Caera opened her mouth to reply, but it was Sevren Denoir who spoke up. “She followed me here, Lady Seris,” he said, meeting my eye. “I discovered what the vicar was planning, and hoped to meet with a friend of mine who was also on the trail. She would not have put herself in harm’s way without me. And I would not have survived, either, without her… hidden talents.”
Caera glanced back at her brother, blinking tiredly at his words. Then she looked down at the ground, a guilty cast on her face.
She was forced to reveal her basilisk arts, I realized, immediately cataloging possible countermeasures in case this fact was leaked further. But the fact that Sevren pieced it together…
I kept my eyes focused on the Denoir heir, seeing the meaning he silently conveyed. I nodded once, gently detaching myself from my protege.
I’d intentionally stoked Sevren’s anger against the Vritra for a long, long time. And now that he’d realized the secret his sister was hiding, it appeared he was looking at our past interactions in a new light.
A very intelligent man, that one. Foolhardy to the extreme, no doubt, and with little patience for the trappings of power. But intelligent. I could harness that. Push it towards necessary ends.
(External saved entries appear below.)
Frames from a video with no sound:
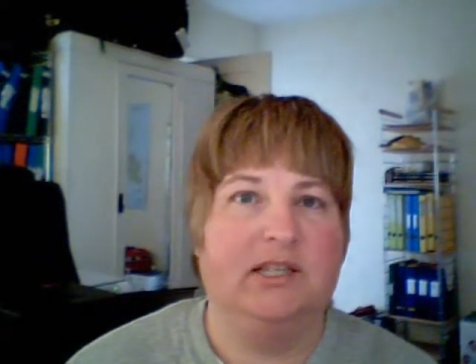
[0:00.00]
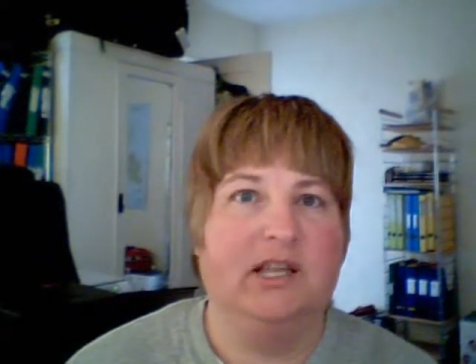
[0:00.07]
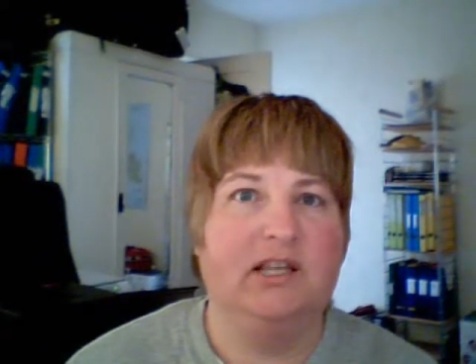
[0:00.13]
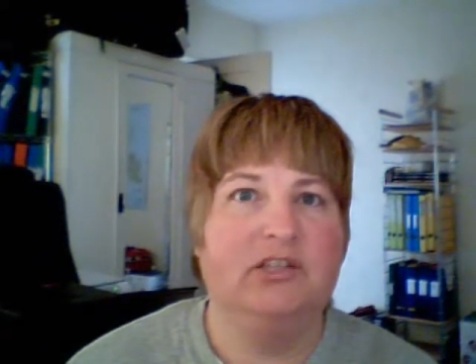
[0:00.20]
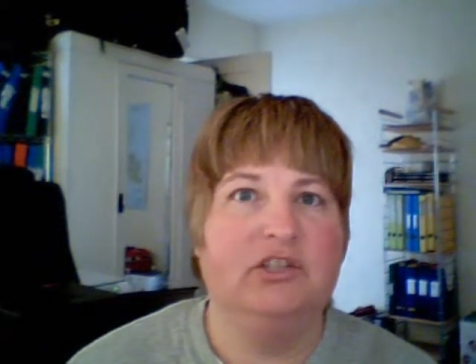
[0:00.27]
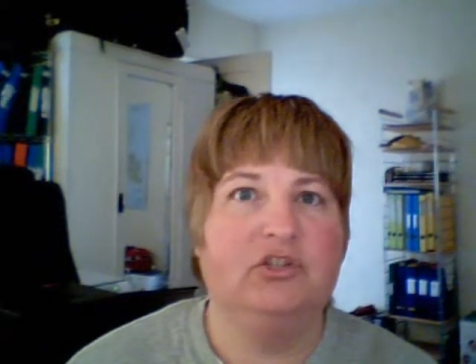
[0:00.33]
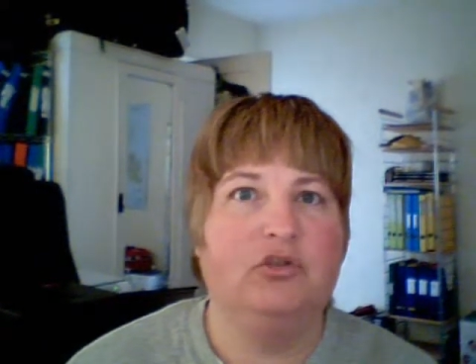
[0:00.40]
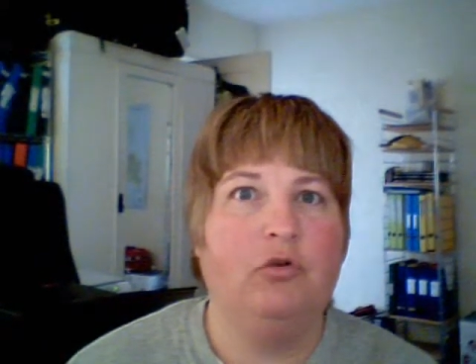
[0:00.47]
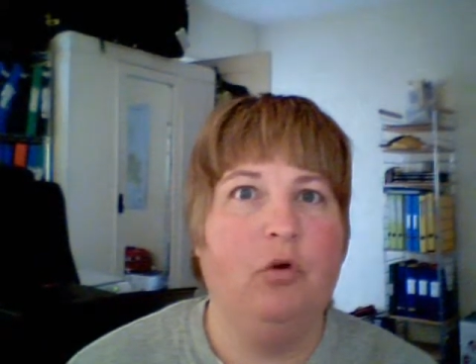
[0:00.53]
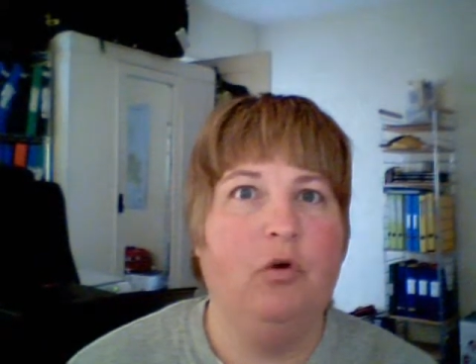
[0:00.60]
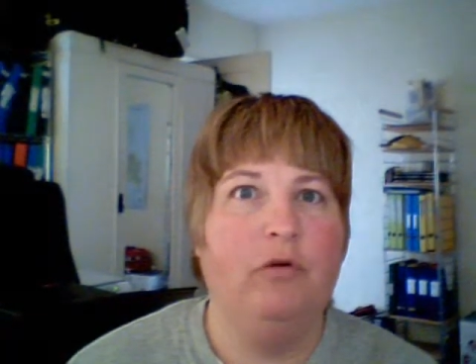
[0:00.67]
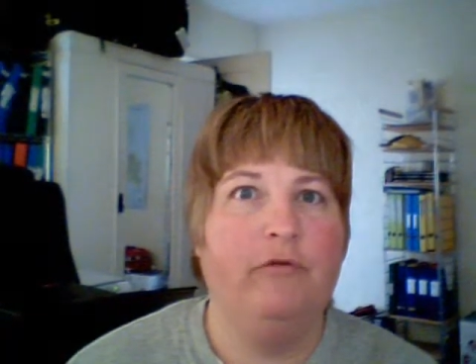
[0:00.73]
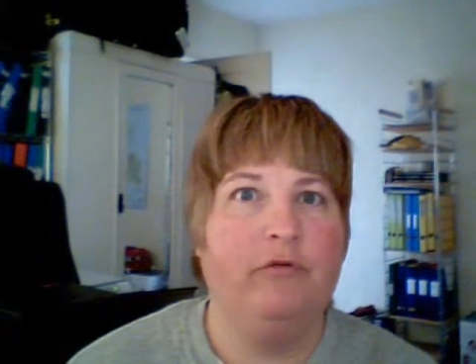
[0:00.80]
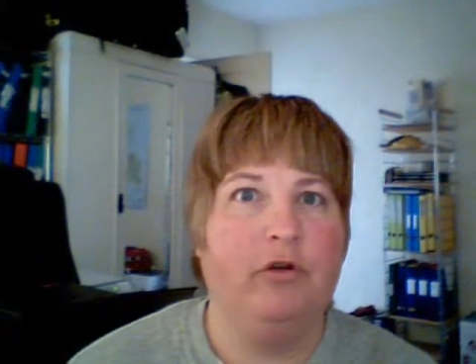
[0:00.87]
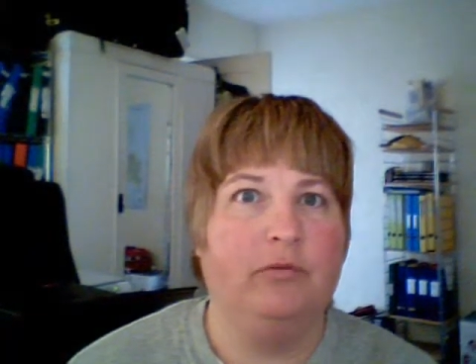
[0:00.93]
There's a
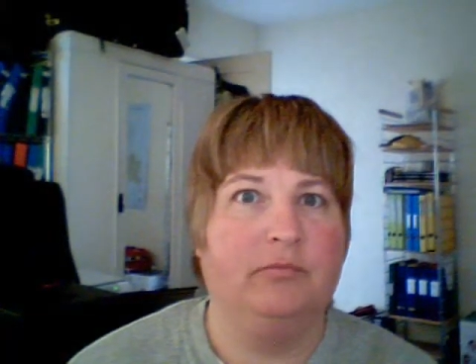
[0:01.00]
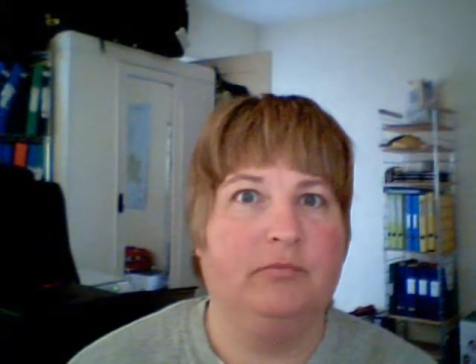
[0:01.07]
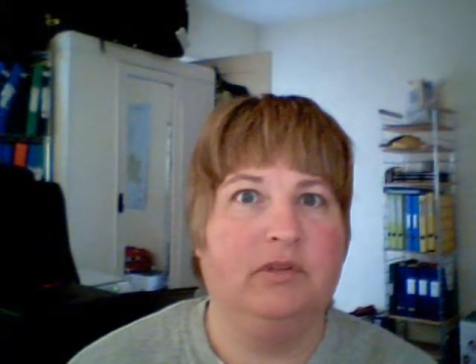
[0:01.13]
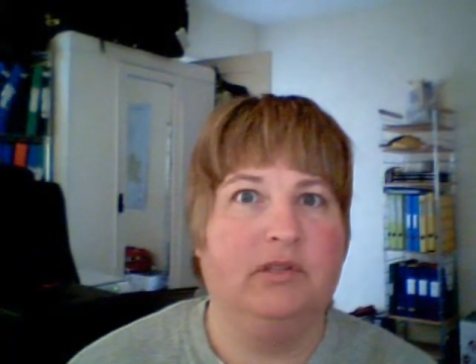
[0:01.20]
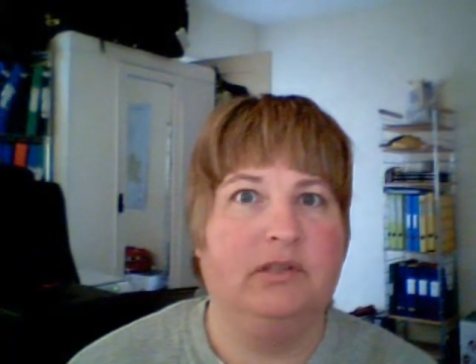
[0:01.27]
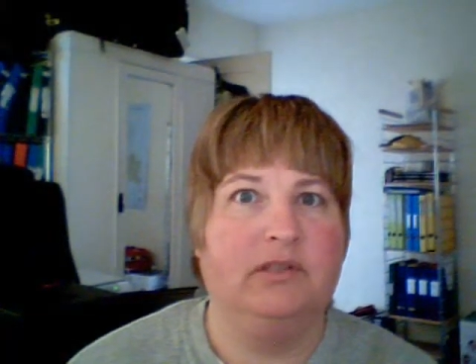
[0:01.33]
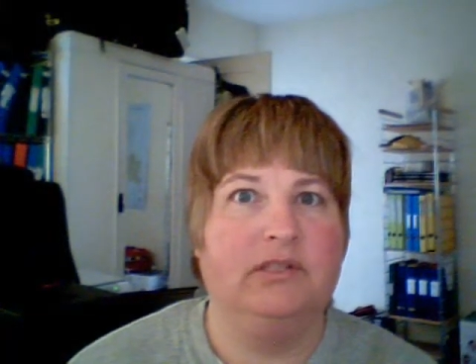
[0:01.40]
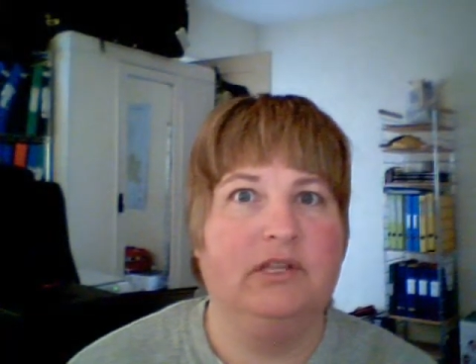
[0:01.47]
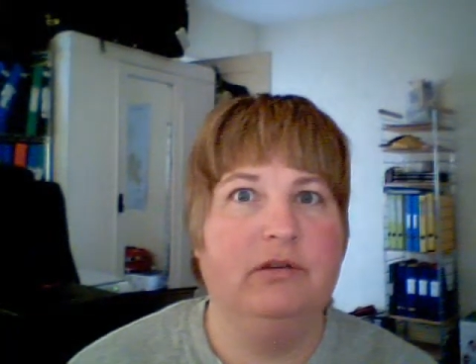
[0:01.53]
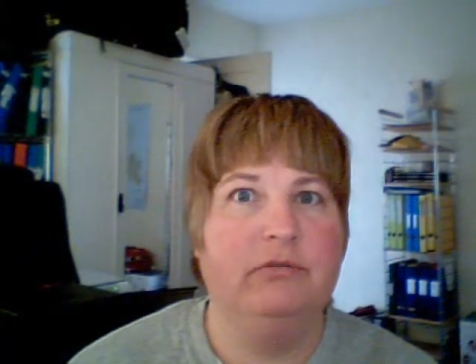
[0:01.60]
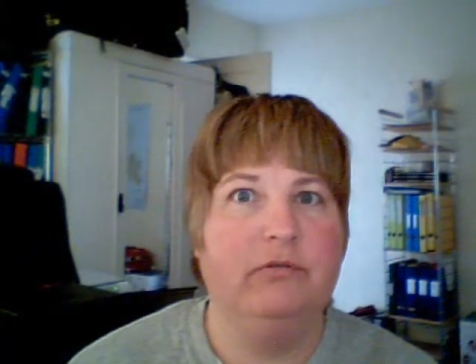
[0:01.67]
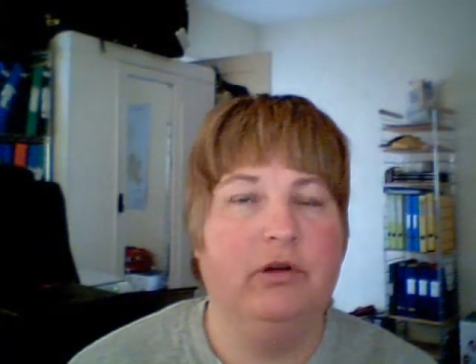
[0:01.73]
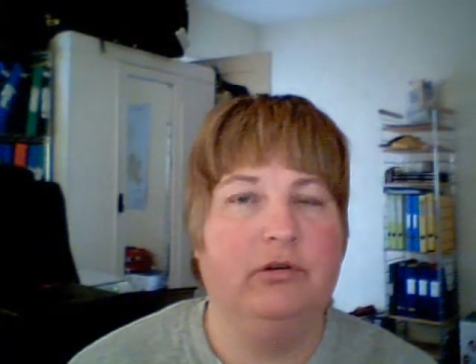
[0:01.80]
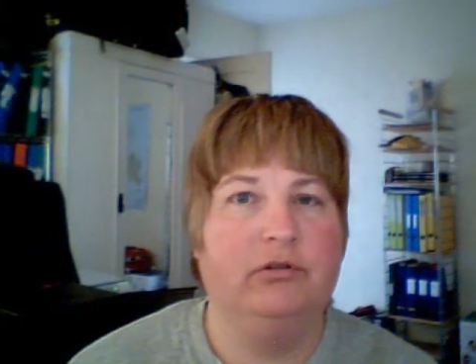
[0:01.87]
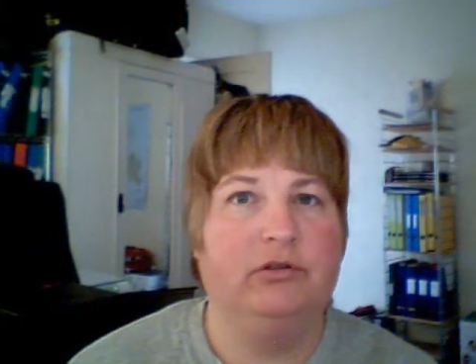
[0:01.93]
score from
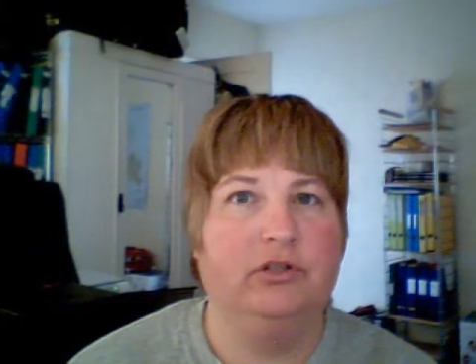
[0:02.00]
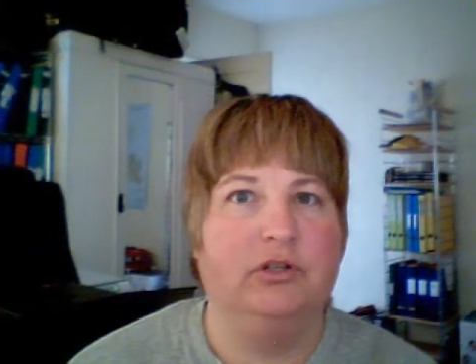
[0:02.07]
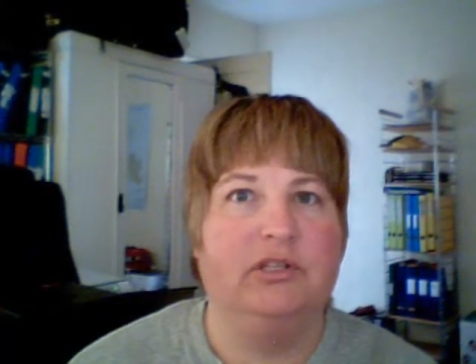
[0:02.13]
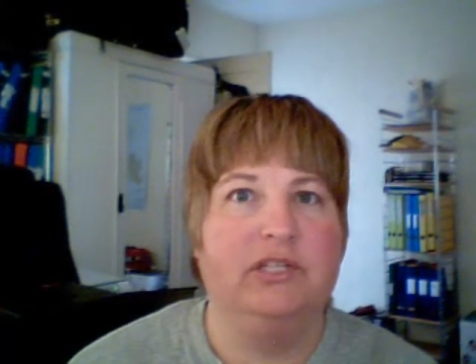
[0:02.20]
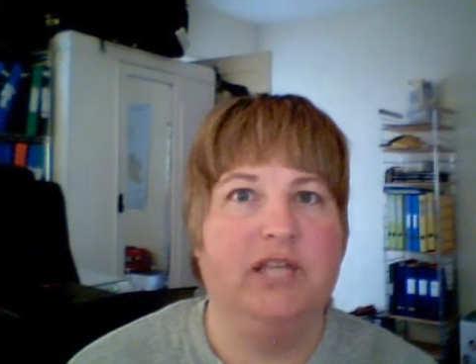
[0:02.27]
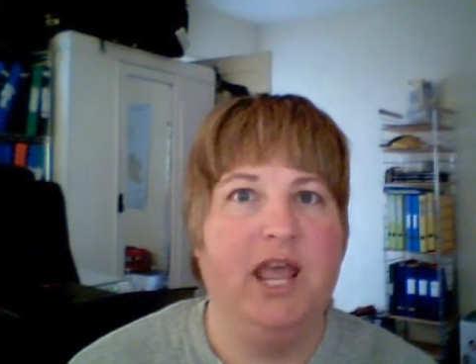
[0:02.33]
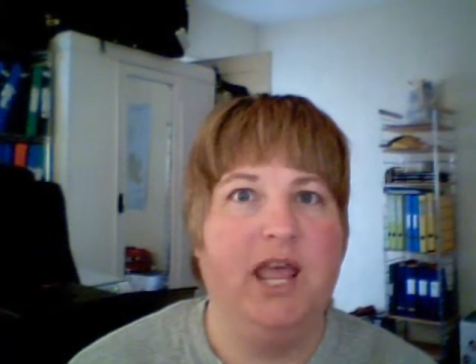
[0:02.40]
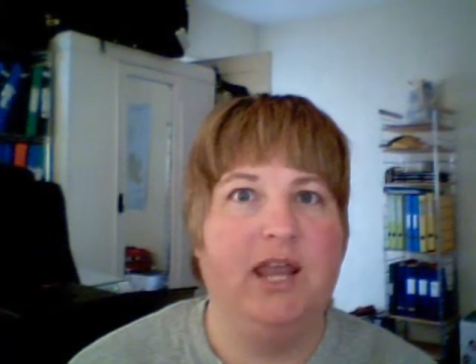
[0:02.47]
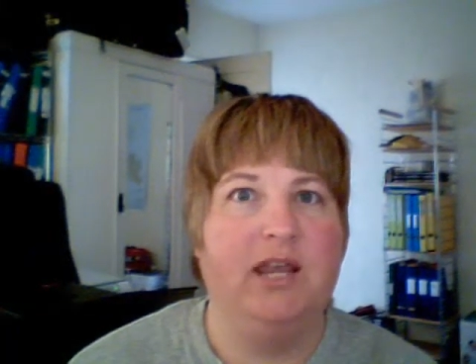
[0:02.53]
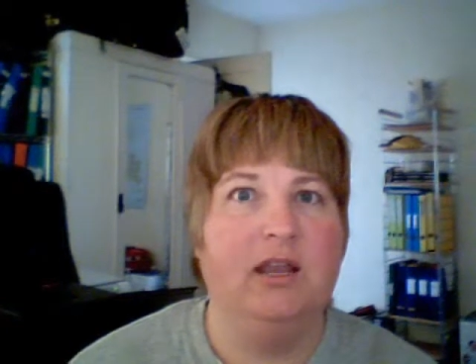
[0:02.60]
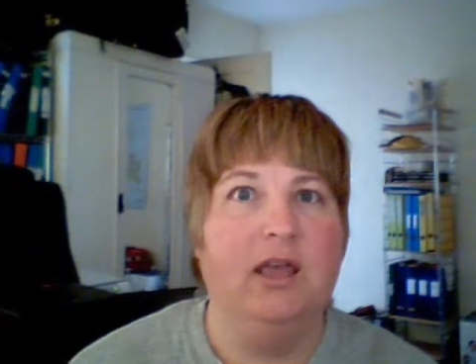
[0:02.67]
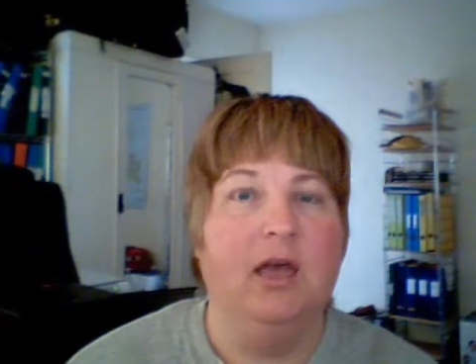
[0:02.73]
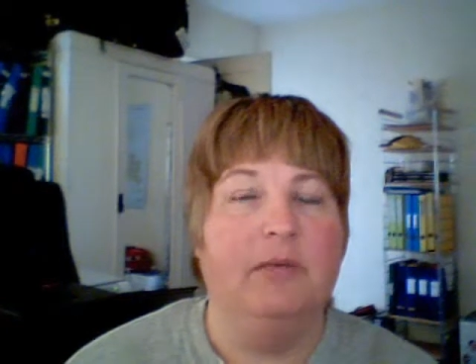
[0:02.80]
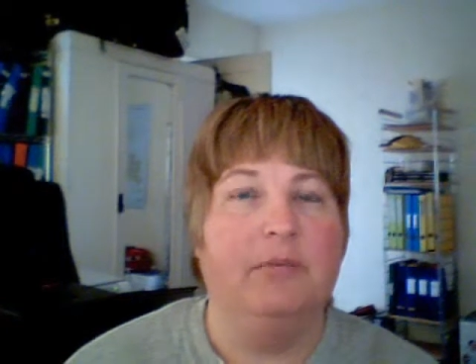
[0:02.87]
0 to 10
Some of my plans could probably be pushed forward a few years, especially if the young heir had truly made progress in his pursuit of aether as he had hinted to his sister.
But once again, my thoughts were brought to the soulful Toren Daen, the centerpiece of this entire event. Every effect pulsed out with him as their center cause, a man who grew in power at an incredible rate and drew everyone into his whirlpool of influence.
Like a star, I mused turning to observe the rising sun. And they are his planets. Pulled along by his actions.
Yet that analogy would place me as one of those planets, too. I’d have to find a better mental model, because things were not so simple.
And I wasn’t one to be swept up in another’s tide.
“It seems we have even more cleaning up to do than I initially surmised,” I mused, looking down at the one-horned girl, who was clearly unconscious. I would need to learn her story, too. She was one of Karsien’s, wasn’t she? Naereni, the Young Rat. “This city has been through the pits of hell. It is time we brought it some relief.”
What will change next? I wondered absently, looking up at the sky. The smoke from the dying fires all around blotted out what was left of the stars.